[INPUT]
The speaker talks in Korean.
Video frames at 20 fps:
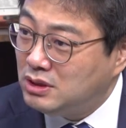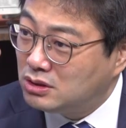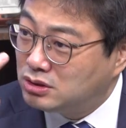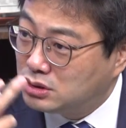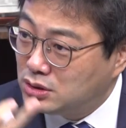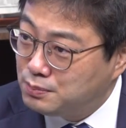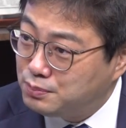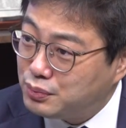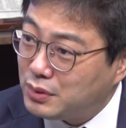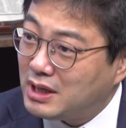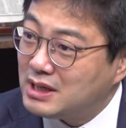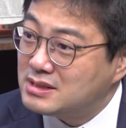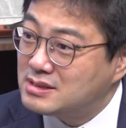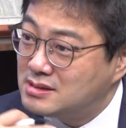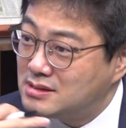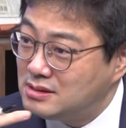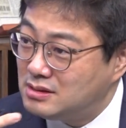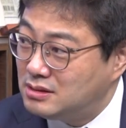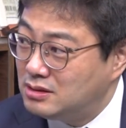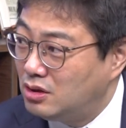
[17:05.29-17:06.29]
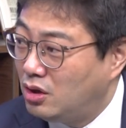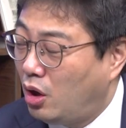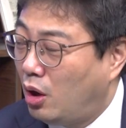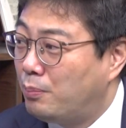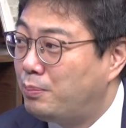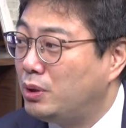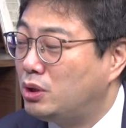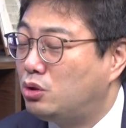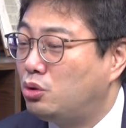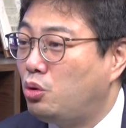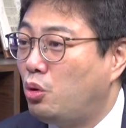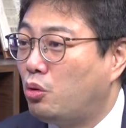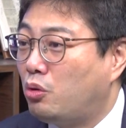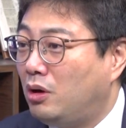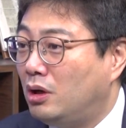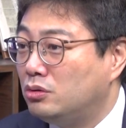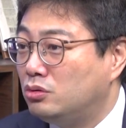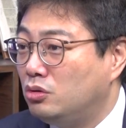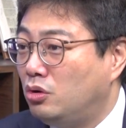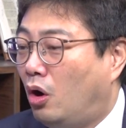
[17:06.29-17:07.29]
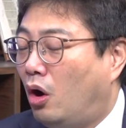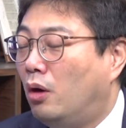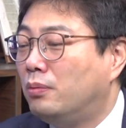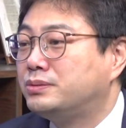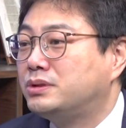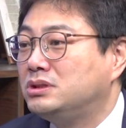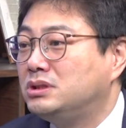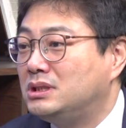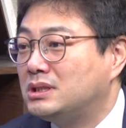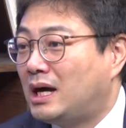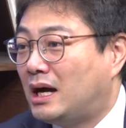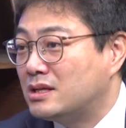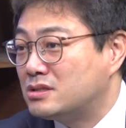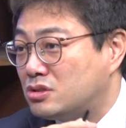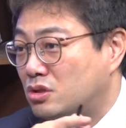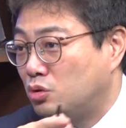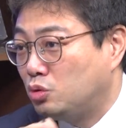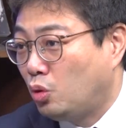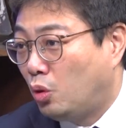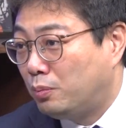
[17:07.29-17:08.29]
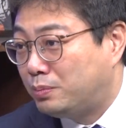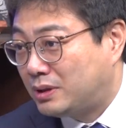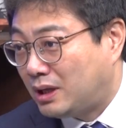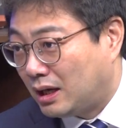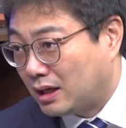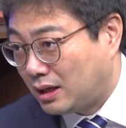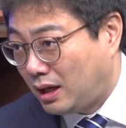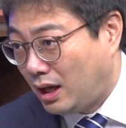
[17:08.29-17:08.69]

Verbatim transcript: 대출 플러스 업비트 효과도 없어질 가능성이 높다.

* * *

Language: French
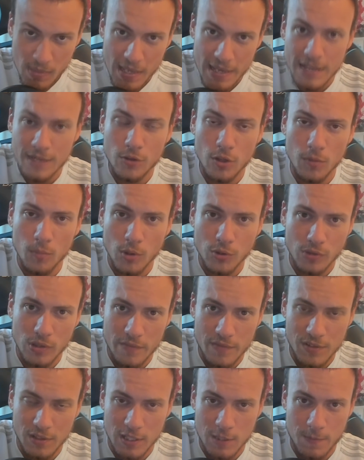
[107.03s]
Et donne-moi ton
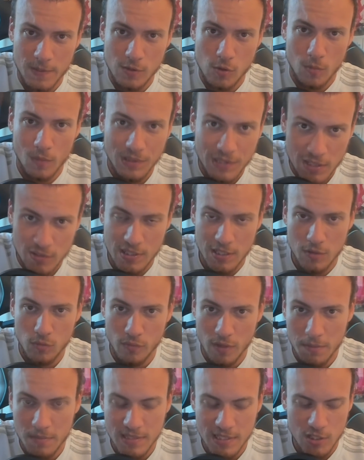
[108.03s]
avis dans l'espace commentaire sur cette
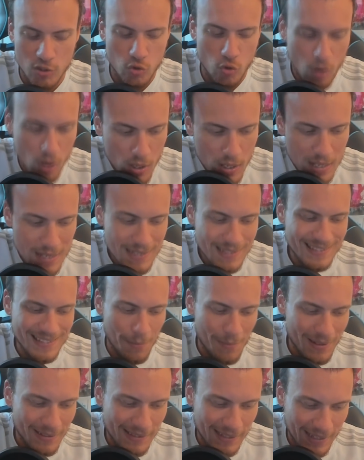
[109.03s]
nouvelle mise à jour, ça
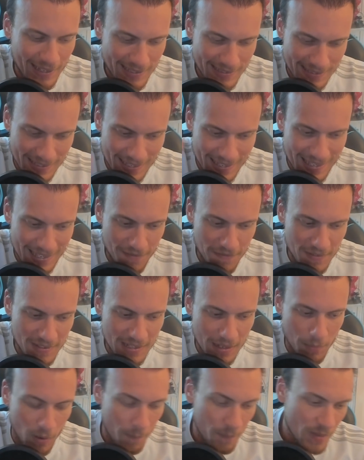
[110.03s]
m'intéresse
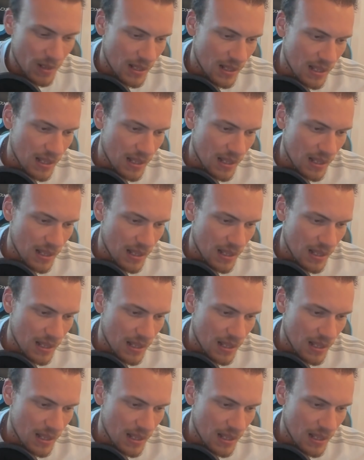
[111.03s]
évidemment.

[WHAT TO PRODUCE]
From the line with "The speaker talks in Korean." up to and including the line with "Verbatim transcript: 대출" above, retype every line exactly and nothing more; leave out the pictures.

[SOLUTION]
The speaker talks in Korean.
Video frames at 20 fps:
[17:05.29-17:06.29]
[17:06.29-17:07.29]
[17:07.29-17:08.29]
[17:08.29-17:08.69]

Verbatim transcript: 대출 플러스 업비트 효과도 없어질 가능성이 높다.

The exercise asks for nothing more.